Transcribe exactly the lines that fall between the one holding "[0:06.00-0:07.00]" and the one holding "[00:00:00.15]", inclusive, from the entries below.

[Stored items from a collection]
□ □ □
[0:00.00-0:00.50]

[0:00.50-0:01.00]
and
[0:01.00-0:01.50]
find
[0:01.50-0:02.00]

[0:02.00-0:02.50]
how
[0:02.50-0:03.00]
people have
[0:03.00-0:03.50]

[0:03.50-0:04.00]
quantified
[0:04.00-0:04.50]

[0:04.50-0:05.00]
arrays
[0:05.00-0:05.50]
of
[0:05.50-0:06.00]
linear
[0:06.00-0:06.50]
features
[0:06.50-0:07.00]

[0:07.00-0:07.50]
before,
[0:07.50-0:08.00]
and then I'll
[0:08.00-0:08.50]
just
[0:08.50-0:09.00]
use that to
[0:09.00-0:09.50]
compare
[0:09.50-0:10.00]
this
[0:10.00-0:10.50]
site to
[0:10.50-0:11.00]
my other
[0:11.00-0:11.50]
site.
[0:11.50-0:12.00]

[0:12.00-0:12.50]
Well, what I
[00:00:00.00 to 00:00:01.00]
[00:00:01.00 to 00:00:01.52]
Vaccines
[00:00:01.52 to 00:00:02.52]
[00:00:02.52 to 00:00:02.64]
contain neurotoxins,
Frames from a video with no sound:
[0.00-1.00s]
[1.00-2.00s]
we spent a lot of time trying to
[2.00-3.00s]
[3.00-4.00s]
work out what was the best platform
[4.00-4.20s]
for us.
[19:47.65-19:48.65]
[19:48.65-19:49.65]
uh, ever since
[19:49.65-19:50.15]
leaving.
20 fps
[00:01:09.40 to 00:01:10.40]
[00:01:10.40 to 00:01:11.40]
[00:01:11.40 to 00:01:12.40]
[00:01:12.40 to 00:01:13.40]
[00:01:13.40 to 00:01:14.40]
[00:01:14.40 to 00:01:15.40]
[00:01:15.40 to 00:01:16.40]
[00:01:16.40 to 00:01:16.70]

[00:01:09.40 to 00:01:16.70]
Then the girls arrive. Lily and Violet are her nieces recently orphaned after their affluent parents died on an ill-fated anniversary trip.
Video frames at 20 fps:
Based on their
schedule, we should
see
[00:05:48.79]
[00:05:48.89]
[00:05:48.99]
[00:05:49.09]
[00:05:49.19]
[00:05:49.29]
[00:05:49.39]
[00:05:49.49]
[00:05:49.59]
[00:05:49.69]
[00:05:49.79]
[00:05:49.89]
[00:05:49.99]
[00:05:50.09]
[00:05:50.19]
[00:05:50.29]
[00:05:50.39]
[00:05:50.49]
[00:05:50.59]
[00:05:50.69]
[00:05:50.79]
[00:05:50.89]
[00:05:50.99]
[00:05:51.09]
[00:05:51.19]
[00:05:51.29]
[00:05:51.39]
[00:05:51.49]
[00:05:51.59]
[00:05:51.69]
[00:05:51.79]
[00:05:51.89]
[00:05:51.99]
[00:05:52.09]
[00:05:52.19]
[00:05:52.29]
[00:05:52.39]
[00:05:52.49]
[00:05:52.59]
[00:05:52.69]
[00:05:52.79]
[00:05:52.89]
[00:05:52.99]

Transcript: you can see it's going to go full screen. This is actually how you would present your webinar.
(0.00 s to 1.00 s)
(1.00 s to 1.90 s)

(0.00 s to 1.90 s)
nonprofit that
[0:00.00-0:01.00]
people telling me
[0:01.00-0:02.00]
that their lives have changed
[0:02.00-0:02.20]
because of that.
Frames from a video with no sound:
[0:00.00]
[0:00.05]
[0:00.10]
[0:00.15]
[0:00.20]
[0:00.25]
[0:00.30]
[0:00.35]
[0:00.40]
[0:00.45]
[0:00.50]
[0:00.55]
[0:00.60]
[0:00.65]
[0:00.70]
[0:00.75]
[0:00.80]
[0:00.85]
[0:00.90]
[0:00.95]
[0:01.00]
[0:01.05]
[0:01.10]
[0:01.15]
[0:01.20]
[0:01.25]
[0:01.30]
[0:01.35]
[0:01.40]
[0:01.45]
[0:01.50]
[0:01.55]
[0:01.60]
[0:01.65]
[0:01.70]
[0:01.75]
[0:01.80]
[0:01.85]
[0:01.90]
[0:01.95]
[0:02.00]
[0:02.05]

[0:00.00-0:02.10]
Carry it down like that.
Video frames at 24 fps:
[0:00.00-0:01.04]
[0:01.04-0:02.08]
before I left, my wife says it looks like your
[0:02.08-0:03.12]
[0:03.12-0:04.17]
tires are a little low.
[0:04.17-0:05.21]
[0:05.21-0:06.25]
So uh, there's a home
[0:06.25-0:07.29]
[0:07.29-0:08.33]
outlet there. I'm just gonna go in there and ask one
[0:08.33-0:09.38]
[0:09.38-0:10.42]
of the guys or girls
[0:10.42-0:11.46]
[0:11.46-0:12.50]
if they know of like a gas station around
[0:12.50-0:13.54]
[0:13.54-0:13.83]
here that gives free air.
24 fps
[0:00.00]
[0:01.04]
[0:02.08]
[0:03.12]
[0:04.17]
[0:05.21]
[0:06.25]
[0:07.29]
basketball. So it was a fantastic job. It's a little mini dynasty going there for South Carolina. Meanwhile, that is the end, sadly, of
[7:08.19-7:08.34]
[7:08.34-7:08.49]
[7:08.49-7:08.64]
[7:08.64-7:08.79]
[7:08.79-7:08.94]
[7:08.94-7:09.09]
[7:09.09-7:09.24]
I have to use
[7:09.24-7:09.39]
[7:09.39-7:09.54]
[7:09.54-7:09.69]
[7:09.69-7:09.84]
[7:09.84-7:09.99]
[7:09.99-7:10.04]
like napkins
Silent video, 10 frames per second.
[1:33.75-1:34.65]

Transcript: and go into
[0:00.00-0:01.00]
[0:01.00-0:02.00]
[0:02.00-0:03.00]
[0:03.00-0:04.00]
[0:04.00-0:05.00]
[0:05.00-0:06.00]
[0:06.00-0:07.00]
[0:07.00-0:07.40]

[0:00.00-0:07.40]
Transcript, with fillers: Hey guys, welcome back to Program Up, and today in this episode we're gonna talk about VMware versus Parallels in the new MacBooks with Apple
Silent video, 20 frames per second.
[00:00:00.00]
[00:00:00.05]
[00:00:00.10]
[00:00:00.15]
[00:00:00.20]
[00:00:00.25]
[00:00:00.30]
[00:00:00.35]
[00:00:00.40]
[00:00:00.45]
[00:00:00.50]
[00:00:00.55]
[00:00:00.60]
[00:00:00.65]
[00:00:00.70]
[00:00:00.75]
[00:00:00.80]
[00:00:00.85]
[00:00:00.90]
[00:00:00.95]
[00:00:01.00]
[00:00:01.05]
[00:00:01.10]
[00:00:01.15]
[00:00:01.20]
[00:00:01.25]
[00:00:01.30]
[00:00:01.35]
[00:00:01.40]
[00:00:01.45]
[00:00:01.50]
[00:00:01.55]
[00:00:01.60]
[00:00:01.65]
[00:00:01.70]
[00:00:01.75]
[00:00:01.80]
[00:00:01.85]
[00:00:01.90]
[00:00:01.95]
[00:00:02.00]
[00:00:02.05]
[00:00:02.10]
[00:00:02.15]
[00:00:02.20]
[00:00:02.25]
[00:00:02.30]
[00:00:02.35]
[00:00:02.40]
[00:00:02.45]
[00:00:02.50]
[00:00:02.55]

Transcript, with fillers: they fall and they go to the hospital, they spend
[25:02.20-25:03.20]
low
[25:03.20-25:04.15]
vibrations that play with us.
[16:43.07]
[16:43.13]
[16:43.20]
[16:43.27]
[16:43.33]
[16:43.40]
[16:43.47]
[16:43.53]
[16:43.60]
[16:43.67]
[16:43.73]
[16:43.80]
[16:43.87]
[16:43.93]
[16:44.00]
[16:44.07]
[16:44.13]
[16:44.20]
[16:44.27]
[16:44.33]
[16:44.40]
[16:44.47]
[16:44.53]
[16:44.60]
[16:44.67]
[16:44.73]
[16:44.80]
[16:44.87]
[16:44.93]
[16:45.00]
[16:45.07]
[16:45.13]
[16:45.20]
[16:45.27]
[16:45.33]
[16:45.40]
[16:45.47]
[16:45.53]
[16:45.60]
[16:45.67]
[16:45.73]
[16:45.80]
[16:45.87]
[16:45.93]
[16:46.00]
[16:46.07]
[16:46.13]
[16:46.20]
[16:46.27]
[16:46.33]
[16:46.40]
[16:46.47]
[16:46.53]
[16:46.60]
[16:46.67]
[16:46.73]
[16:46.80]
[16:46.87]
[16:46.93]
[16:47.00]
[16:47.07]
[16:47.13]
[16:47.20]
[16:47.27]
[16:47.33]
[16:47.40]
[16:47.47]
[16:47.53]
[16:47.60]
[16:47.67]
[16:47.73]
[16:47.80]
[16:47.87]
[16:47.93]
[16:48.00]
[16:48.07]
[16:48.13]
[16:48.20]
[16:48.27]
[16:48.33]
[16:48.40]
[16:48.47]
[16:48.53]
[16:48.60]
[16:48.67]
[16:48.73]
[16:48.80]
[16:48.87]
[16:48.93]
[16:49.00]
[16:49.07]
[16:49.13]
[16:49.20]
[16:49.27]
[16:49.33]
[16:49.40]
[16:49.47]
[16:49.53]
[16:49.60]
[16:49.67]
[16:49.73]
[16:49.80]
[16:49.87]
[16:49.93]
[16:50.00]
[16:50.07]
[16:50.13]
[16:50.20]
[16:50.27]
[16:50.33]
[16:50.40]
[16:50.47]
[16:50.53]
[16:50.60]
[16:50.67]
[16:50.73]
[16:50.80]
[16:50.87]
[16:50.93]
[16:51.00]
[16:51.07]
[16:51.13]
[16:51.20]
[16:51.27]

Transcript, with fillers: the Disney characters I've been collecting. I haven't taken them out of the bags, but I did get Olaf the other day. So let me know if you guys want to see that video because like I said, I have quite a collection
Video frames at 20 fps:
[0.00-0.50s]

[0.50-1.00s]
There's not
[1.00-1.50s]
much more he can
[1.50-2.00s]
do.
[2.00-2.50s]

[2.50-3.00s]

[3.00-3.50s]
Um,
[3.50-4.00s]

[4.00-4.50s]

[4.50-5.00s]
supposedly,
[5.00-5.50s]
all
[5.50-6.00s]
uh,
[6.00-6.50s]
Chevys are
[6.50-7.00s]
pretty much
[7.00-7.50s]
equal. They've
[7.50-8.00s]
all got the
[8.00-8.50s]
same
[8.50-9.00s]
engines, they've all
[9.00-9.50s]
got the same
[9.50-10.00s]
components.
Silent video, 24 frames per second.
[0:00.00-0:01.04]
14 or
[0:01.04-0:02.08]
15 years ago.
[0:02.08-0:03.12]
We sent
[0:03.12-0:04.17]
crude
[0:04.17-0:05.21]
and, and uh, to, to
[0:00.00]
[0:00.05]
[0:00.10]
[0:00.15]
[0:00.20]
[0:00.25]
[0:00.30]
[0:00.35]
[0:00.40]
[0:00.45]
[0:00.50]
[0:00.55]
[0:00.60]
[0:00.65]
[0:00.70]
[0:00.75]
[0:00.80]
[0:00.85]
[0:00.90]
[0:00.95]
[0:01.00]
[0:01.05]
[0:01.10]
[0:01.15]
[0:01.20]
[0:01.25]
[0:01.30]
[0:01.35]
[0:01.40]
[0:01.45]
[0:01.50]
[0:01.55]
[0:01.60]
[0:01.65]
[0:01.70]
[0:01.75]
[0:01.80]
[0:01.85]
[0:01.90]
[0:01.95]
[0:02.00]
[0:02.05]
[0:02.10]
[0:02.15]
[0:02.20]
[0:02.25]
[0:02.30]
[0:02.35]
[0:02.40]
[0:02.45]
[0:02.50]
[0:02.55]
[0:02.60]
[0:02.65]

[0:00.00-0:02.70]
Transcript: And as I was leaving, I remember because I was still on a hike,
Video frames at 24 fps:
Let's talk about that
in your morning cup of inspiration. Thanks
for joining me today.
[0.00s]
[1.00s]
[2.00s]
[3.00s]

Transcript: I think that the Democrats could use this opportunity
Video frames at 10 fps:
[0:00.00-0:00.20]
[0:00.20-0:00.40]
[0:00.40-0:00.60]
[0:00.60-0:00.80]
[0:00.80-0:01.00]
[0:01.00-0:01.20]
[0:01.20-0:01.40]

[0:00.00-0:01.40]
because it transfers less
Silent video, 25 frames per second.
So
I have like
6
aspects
□ □ □
= SOLUTION TO THE EXERCISE =
[0:06.00-0:07.00]
[0:07.00-0:07.40]

[0:00.00-0:07.40]
Transcript, with fillers: Hey guys, welcome back to Program Up, and today in this episode we're gonna talk about VMware versus Parallels in the new MacBooks with Apple
Silent video, 20 frames per second.
[00:00:00.00]
[00:00:00.05]
[00:00:00.10]
[00:00:00.15]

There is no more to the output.